DANSE | SPECTACLE

Wonderful One

16 Jan - 24 Jan 2019

Alliant vigueur et délicatesse, Wonderful One, du chorégraphe Abou Lagraa, est une pièce en deux temps. D'abord un duo d'hommes vient enchanter la scène, la peupler d'élégantes pirouettes. Puis un trio de femmes prend le relai, déterminé. Dans un jeu entre masculin et féminin.

Avec Wonderful One (2017), le chorégraphe français Abou Lagraa (Cie La Baraka) signe une double pièce. Un spectacle structuré en deux moments, celui d’un duo d’abord, puis d’un trio. Sur des notes du compositeur baroque italien Claudio Monteverdi, deux hommes virevoltent. Le sol est clair, la scène est libre, avec en son centre : un cube blanc. Ou plutôt, une sorte d’abri voisinant le mètre cube. Jeu de chassé-croisé et de cache-cache, les deux hommes se défient, se cherchent. Dans un tourbillon gracieux, les deux danseurs — Ludovic Collura et Pascal Beugré-Tellier — semblent comme aimantés l’un par l’autre. Et sur l’air d’Il combattimento di Tancredi e Clorinda [Le Combat de Tancrède et Clorinde], chacun cultive une part de masculin et de féminin. Plus qu’une ambigüité : une liberté augmentée. Celle de ne pas choisir et de ne pas exclure. Pour un duo en contrepoint duquel vient ensuite répondre un trio féminin.

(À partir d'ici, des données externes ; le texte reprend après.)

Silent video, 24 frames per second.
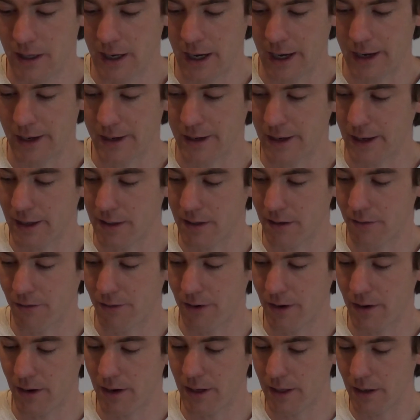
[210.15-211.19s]
and it has a
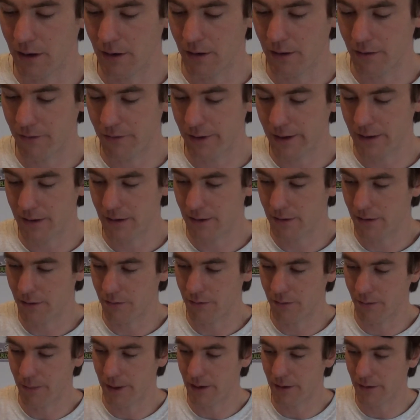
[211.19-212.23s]
fairly unoffensive
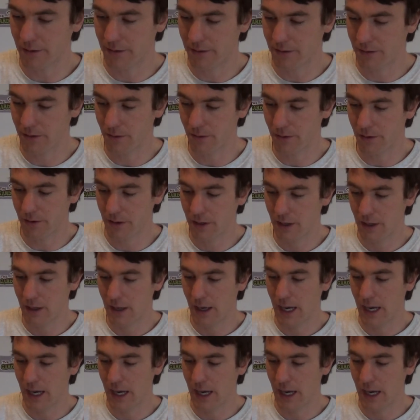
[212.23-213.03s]
appearance to it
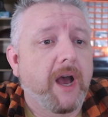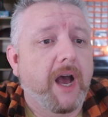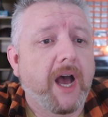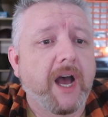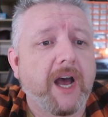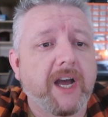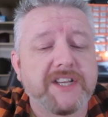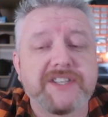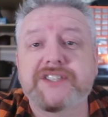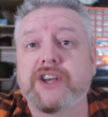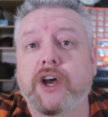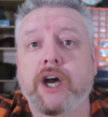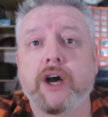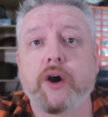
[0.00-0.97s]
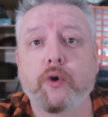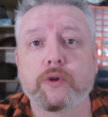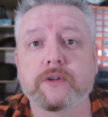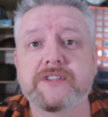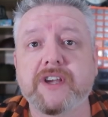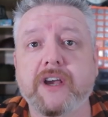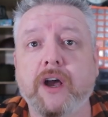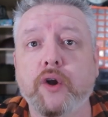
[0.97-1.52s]
uh, uh,
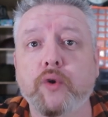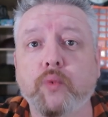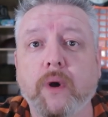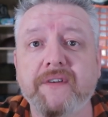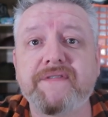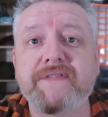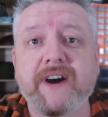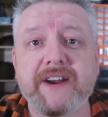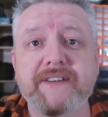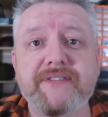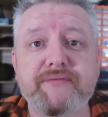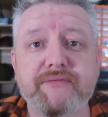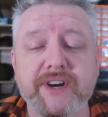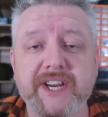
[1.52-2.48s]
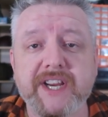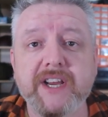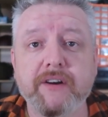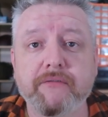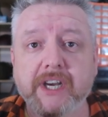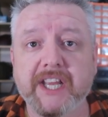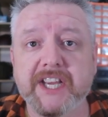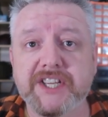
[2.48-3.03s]
Alt 0153
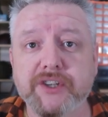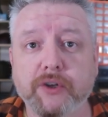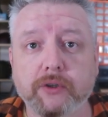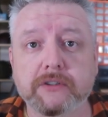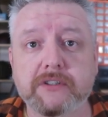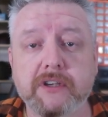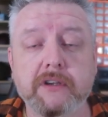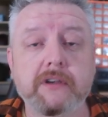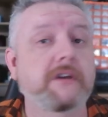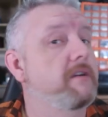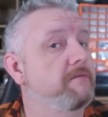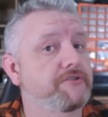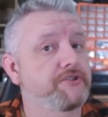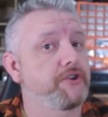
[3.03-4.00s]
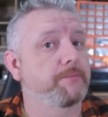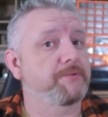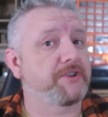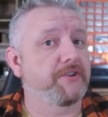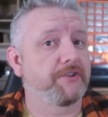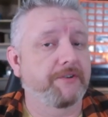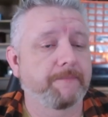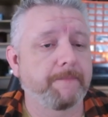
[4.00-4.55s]
release Alt jobs are
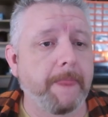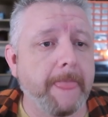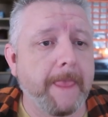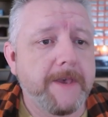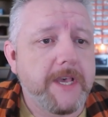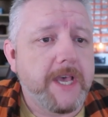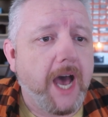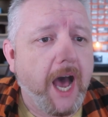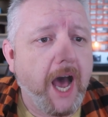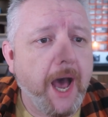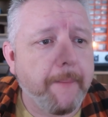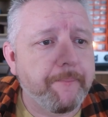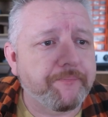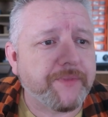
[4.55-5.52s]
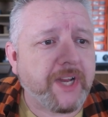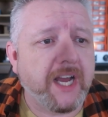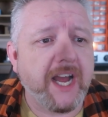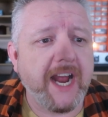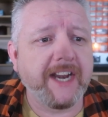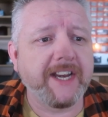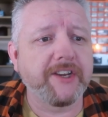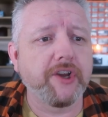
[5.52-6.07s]
good. Um, uh,
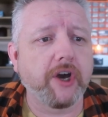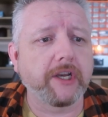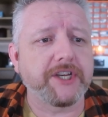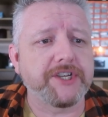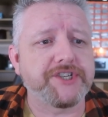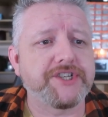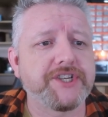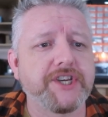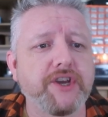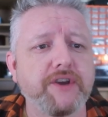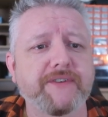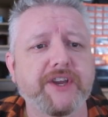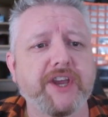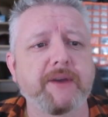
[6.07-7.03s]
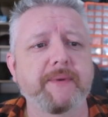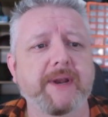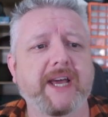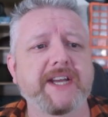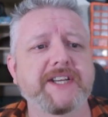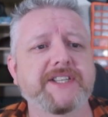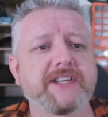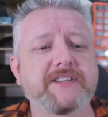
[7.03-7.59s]
any knowledge you've
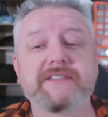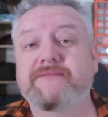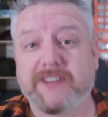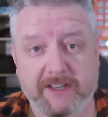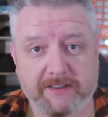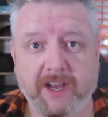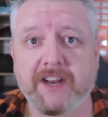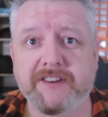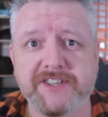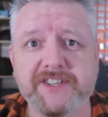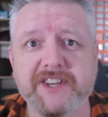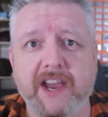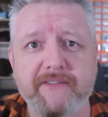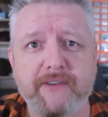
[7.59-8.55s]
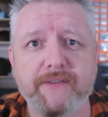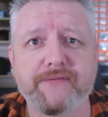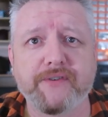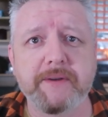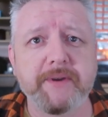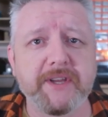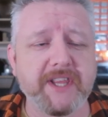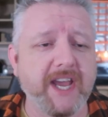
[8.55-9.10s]
accumulated, that I just gave you a
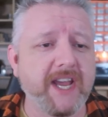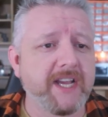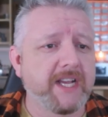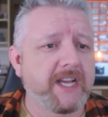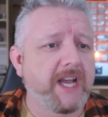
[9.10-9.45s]
freebie there,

Wonderful One d’Abou Lagraa : l’un, le duo, le trio et les multiplicités chorégraphiques

Après le duo, trois femmes énergiques prennent possession de la scène. Tandis que le cube laisse place à trois moucharabiehs mobiles, entre grillage et dentelle métallique. Quarantaine flamboyante, les trois danseuses — Nawal Lagraa-Aït Benalla, Sandra Savin, Antonia Vitti — rayonnent de détermination. Comme l’explique Abou Lagraa, lorsqu’il est question des distinctions entre masculin et féminin, trop souvent il ne s’agit que de clichés. Avec Wonderful One, l’enjeu est celui du double. Le dual dans l’unité, là où chaque interprète recèle et cultive masculin et féminin. Sur des chants d’Oum Kalthoum, de sÅ“ur Marie Keyrouz, ou sur des percussions de Fez, le trio danse avec une précision sans faille — primat de l’expérience. Tout en déplaçant les cloisons, entre encombrement et jeu. Danse éclectique, comme la composition sonore, de Claudio Monteverdi à Oum Khaltoum, Wonderful One allie danse classique, ballet et contemporain.

Cultiver l’émerveillement comme mode d’existence, comme rapport au monde

Wonderful One arbore ainsi une structure très affirmée. Pièce en deux parties, d’abord masculine, puis féminine… Musique baroque dans un premier temps, puis musique orientale… Cube monolithique opaque pouvant servir d’abri ou de carapace, puis panneaux ajourés montés sur roulettes… La pièce Wonderful One semble jouer la carte de la scission. Pourtant, hommes et femmes portent en chacun d’eux la complémentarité des genres. La musique puise sa chaleur dans le bassin méditerranéen. Et la danse souligne l’élégance des corps en mouvement. Pour une pièce sensuelle, capable de remplir les sens de beauté visuelle et sonore. Émerveillement [wonder, en anglais] : la pièce emprunte son titre à une chanson de Jimmy Page (Led Zeppelin). Et effectivement, c’est aussi le sens de l’émerveillement que vient combler la pièce. En offrant aux publics une élégante plongée dans la redéfinition des genres.